**Aim of the task**
Once the images are set aside, print the remaining lines below exactly.
Start of Block
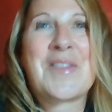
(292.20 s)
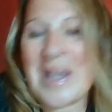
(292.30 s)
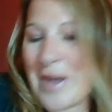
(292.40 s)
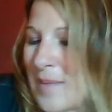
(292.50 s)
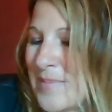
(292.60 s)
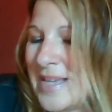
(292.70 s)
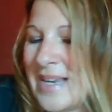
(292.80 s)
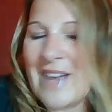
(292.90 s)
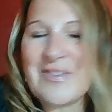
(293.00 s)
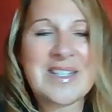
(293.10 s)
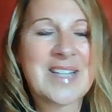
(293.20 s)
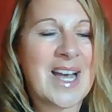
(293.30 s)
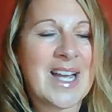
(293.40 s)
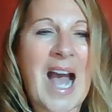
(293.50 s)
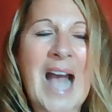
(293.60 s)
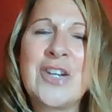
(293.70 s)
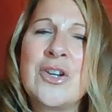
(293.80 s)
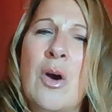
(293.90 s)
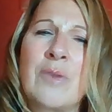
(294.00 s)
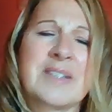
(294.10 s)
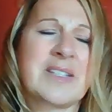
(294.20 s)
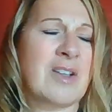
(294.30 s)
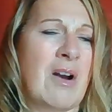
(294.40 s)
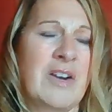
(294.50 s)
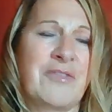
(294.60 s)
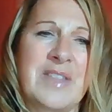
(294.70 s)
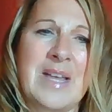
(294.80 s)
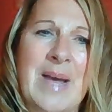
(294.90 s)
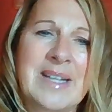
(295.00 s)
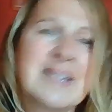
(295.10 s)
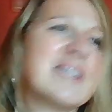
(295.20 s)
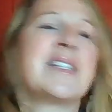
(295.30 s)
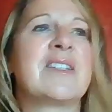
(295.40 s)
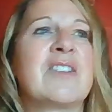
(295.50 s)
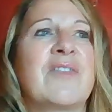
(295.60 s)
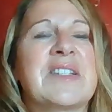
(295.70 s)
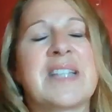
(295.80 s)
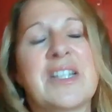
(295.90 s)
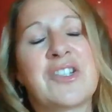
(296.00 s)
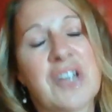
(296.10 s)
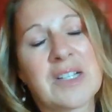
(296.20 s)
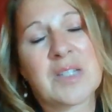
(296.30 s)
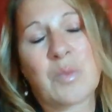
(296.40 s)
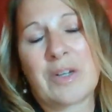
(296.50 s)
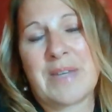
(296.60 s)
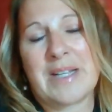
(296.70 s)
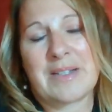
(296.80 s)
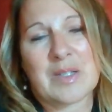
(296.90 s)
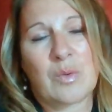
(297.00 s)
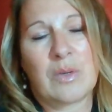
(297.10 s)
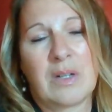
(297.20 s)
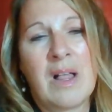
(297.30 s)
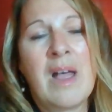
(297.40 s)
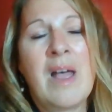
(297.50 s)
They come in every day. I know this is hard for them. I can see it in their faces. They just want to be in school.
End of Block
**Exercise response**
(292.20 s)
(292.30 s)
(292.40 s)
(292.50 s)
(292.60 s)
(292.70 s)
(292.80 s)
(292.90 s)
(293.00 s)
(293.10 s)
(293.20 s)
(293.30 s)
(293.40 s)
(293.50 s)
(293.60 s)
(293.70 s)
(293.80 s)
(293.90 s)
(294.00 s)
(294.10 s)
(294.20 s)
(294.30 s)
(294.40 s)
(294.50 s)
(294.60 s)
(294.70 s)
(294.80 s)
(294.90 s)
(295.00 s)
(295.10 s)
(295.20 s)
(295.30 s)
(295.40 s)
(295.50 s)
(295.60 s)
(295.70 s)
(295.80 s)
(295.90 s)
(296.00 s)
(296.10 s)
(296.20 s)
(296.30 s)
(296.40 s)
(296.50 s)
(296.60 s)
(296.70 s)
(296.80 s)
(296.90 s)
(297.00 s)
(297.10 s)
(297.20 s)
(297.30 s)
(297.40 s)
(297.50 s)
They come in every day. I know this is hard for them. I can see it in their faces. They just want to be in school.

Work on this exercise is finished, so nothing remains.